We're having a priest over for dinner tonight and these are fancy enough to make for him, but easy and delicious enough that I'm not stressing out.
  • 1 lb. ground beef
  • 1/3 cup unsalted butter, divided
  • 1/2 cup minced onion
  • 1 egg, lightly beaten
  • 1/2 cup oatmeal
  • 1/2 tsp ground cardamom
  • 1/2 tsp ground coriander
  • Salt and pepper (and seasonings... I always add garlic, onion powder & paprika) to taste
  • 2 tbsp flour
  • 1 1/2 cups chicken or beef stock
  • A splash of red wine (optional)
  • Chopped cabbage (optional)
Okay, I know what you're thinking: "cardamom and coriander? I don't have those!" Well, don't buy them if you don't have them, but they do add a really nice flavor if you do. (And I don't think I've ever added 1/2 tsp of anything... these are just suggestions).
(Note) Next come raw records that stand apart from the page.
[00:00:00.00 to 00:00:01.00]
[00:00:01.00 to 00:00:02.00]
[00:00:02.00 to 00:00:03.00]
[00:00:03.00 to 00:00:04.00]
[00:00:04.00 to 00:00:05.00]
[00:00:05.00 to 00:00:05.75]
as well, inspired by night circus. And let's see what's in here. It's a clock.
1. Mix all ingredients except butter, flour, and stock. Roll meat mixture into 1 inch balls.
2. Melt 2 tbsp of the butter over medium/high heat, add meatballs and saute until browned. Transfer to another plate, add the remaining 2 tbsp butter. Add flour and cook, stirring for 2 to 3 minutes, or until roux becomes foamy. Add stock/wine and cook, scraping any bits on the bottom until thickened (about 5 minutes). Return meatballs to the skillet, reduce heat, cover and simmer for 30 minutes to allow flavors to blend.
3. If you're going to add cabbage, add it within the last 5 minutes of cooking, or just until wilted.
4. Serve over mashed potatoes, rice or noodles... or on a hoagie bun. Definitely serve with a beer.
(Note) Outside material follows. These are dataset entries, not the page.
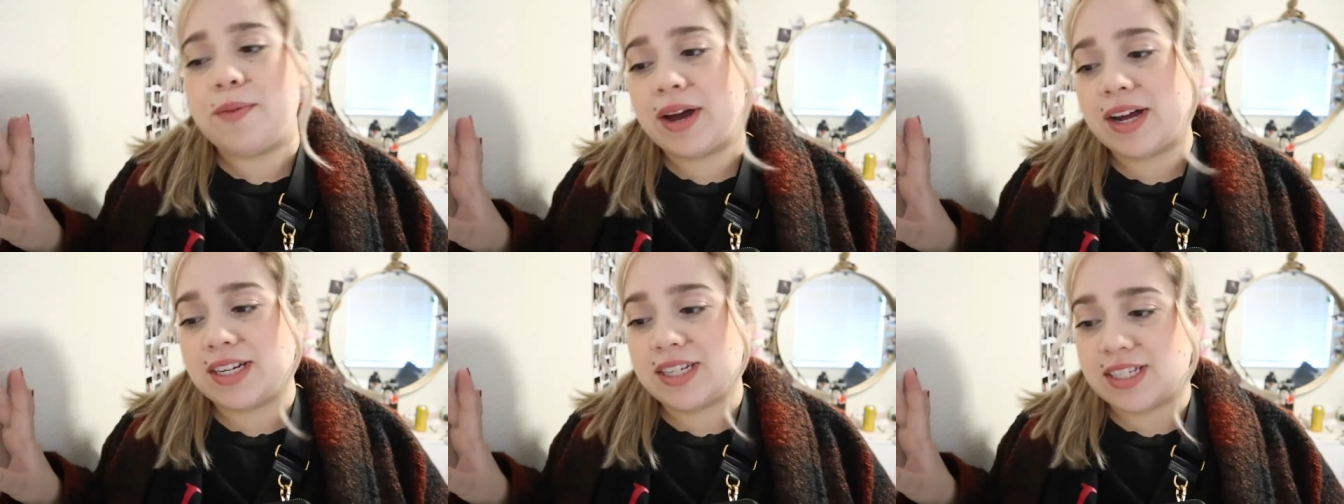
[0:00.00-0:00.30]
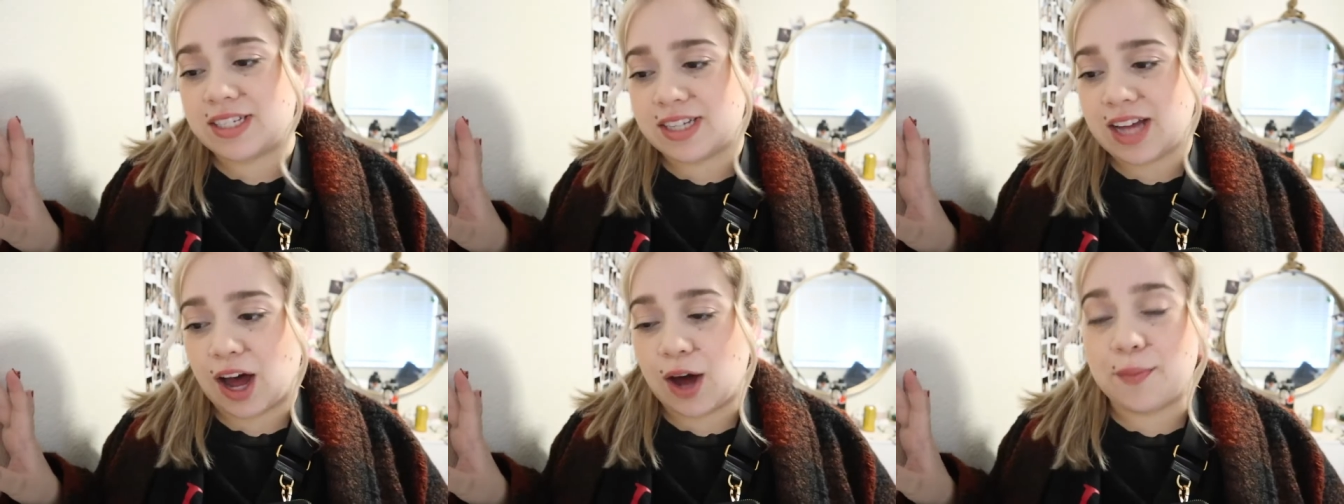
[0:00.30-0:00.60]
Back into
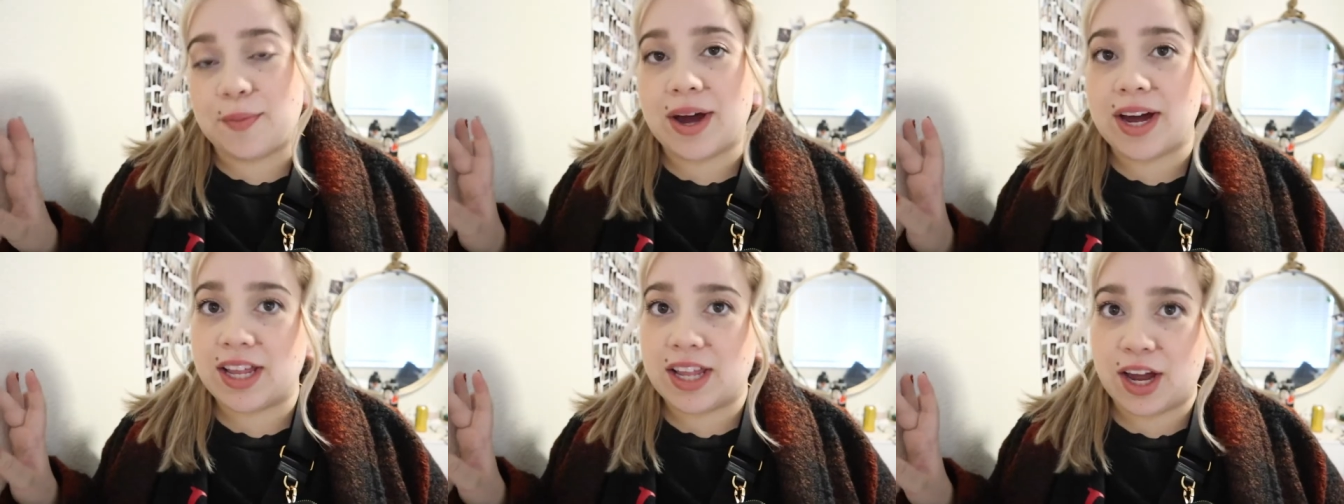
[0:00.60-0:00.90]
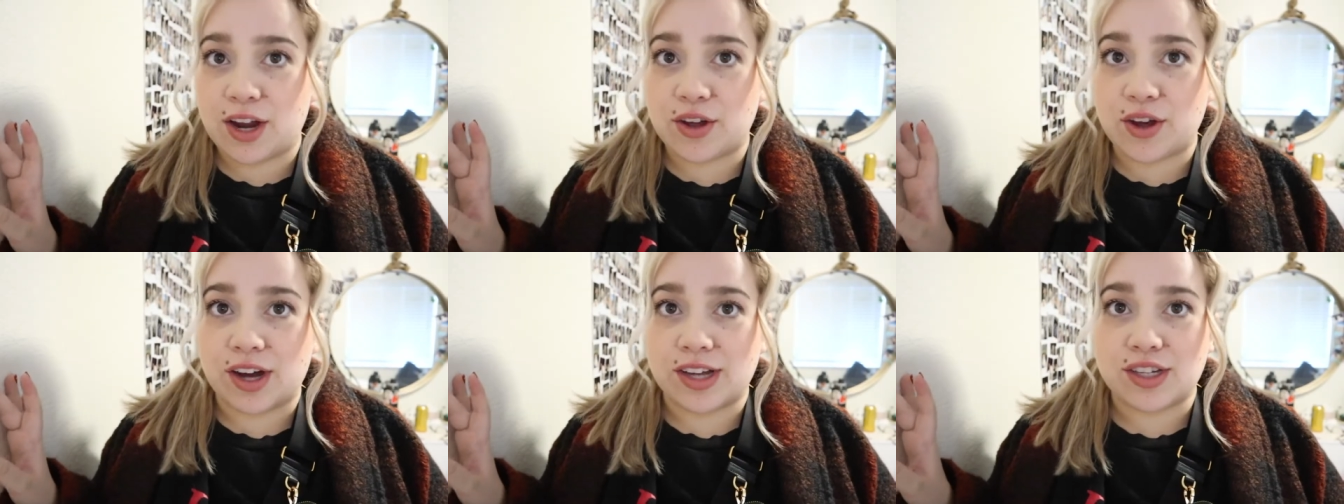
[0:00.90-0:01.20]
style. I'm not gonna
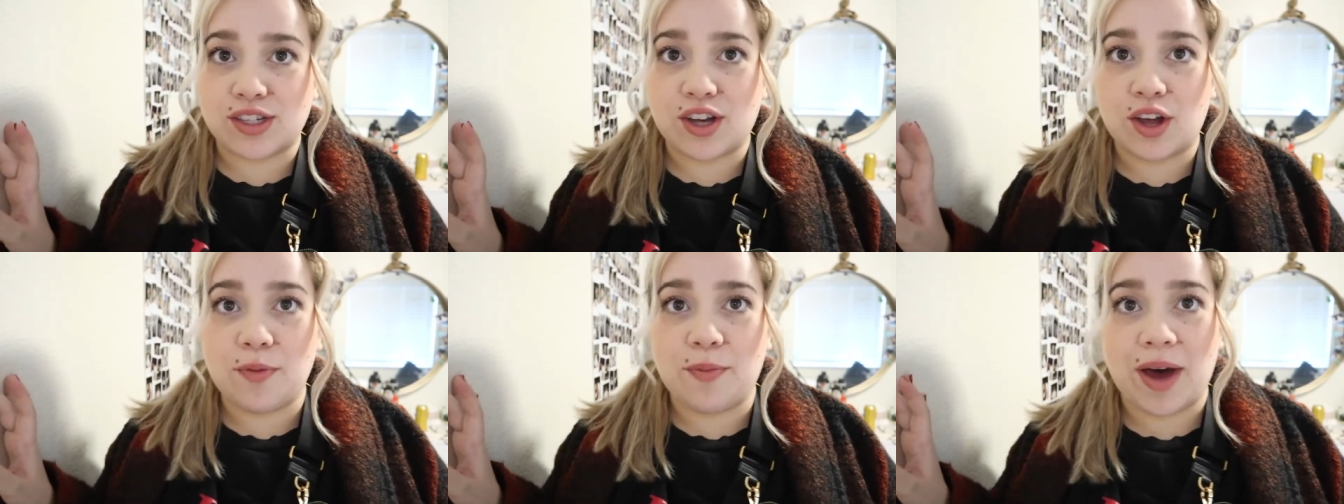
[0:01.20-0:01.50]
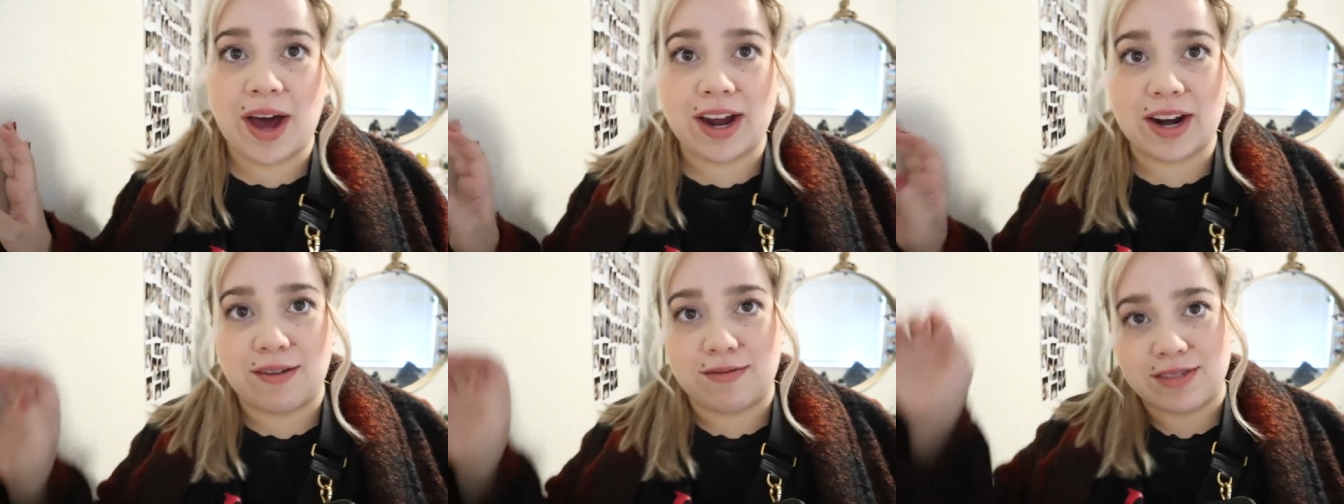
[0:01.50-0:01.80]
lie to you guys. I saw the
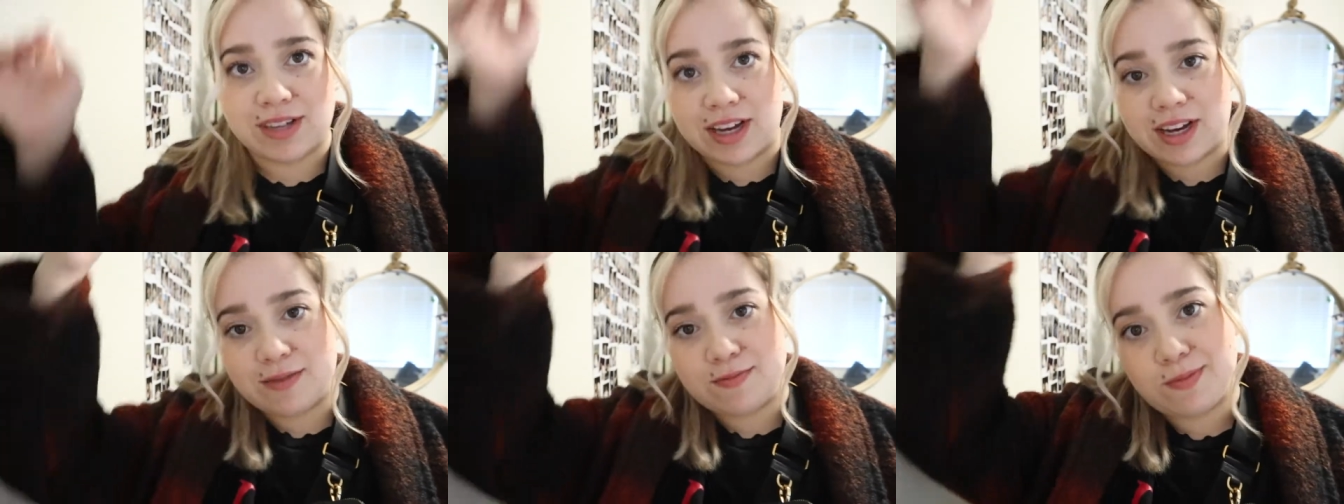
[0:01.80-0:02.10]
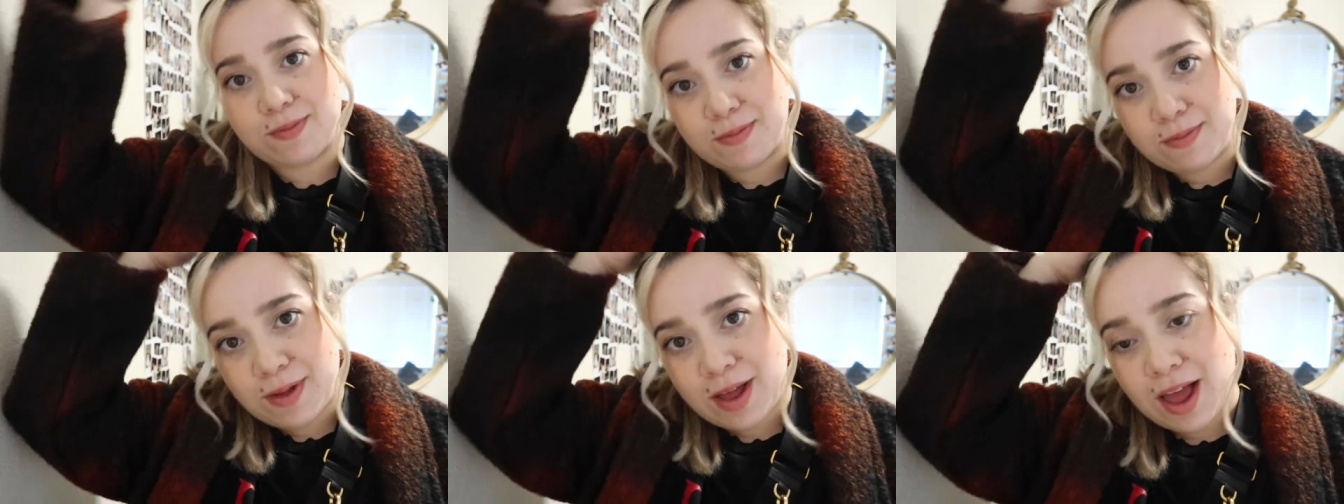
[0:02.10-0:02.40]
bag and I was like,
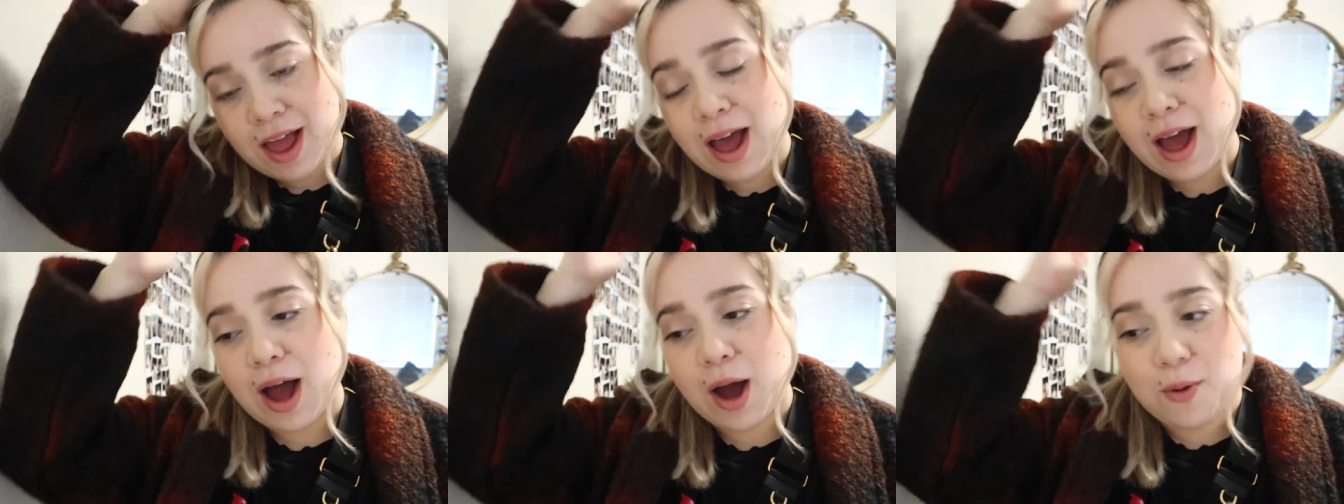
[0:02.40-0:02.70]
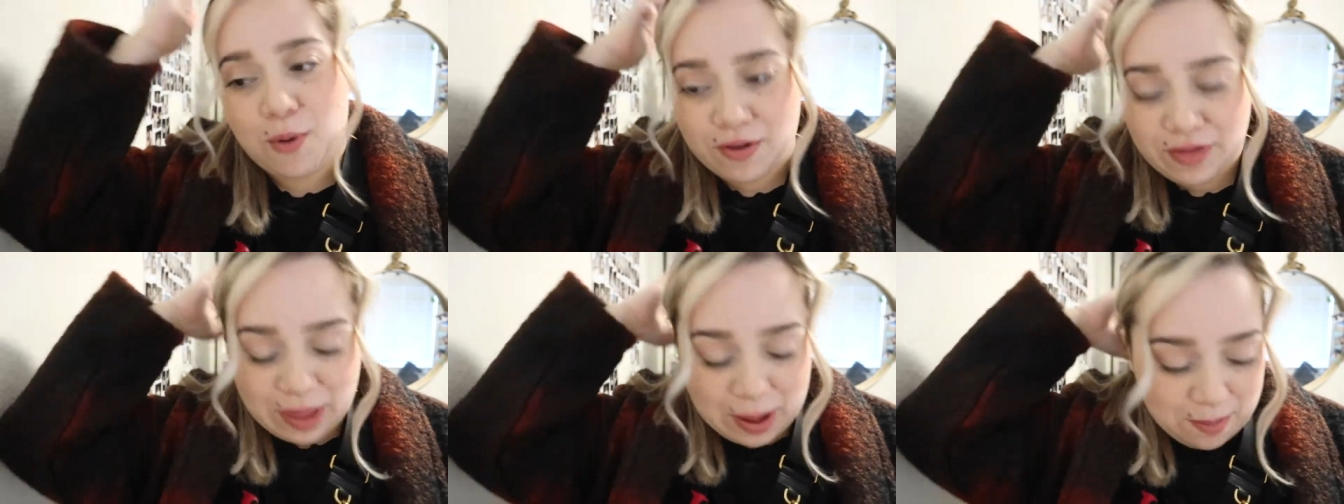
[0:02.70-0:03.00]
I
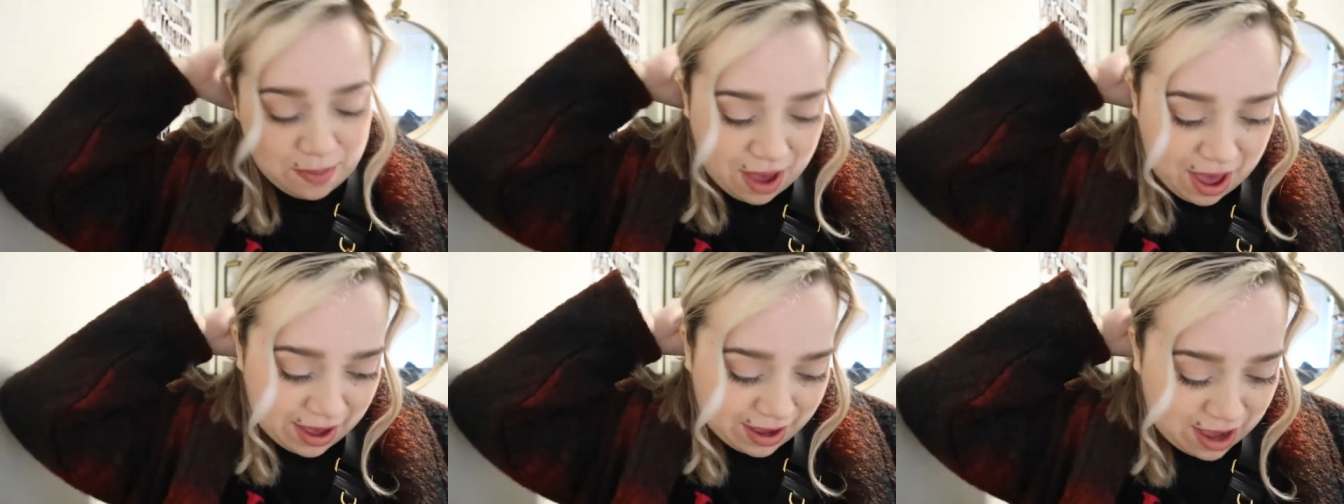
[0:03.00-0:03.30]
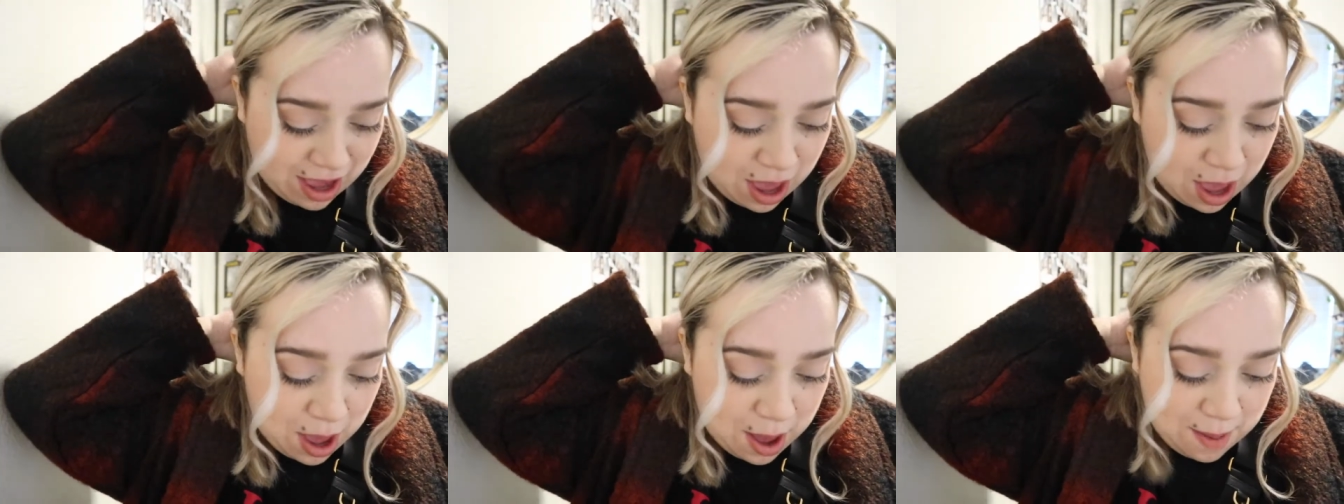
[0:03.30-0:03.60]
want that bag.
In the interest of full disclosure (so y'all will know sometimes I cheat) I used packaged brown gravy last time I made this.



And it was beautiful, but my husband tasted it right away. "This tastes a little... packaged."



So this time I'll be skipping the package and using the flour/stock.

Oh yum.



I added some coleslaw mix to this last time, but now I have a head of cabbage so there won't be any carrots.

I'll start my exercise regime tomorrow.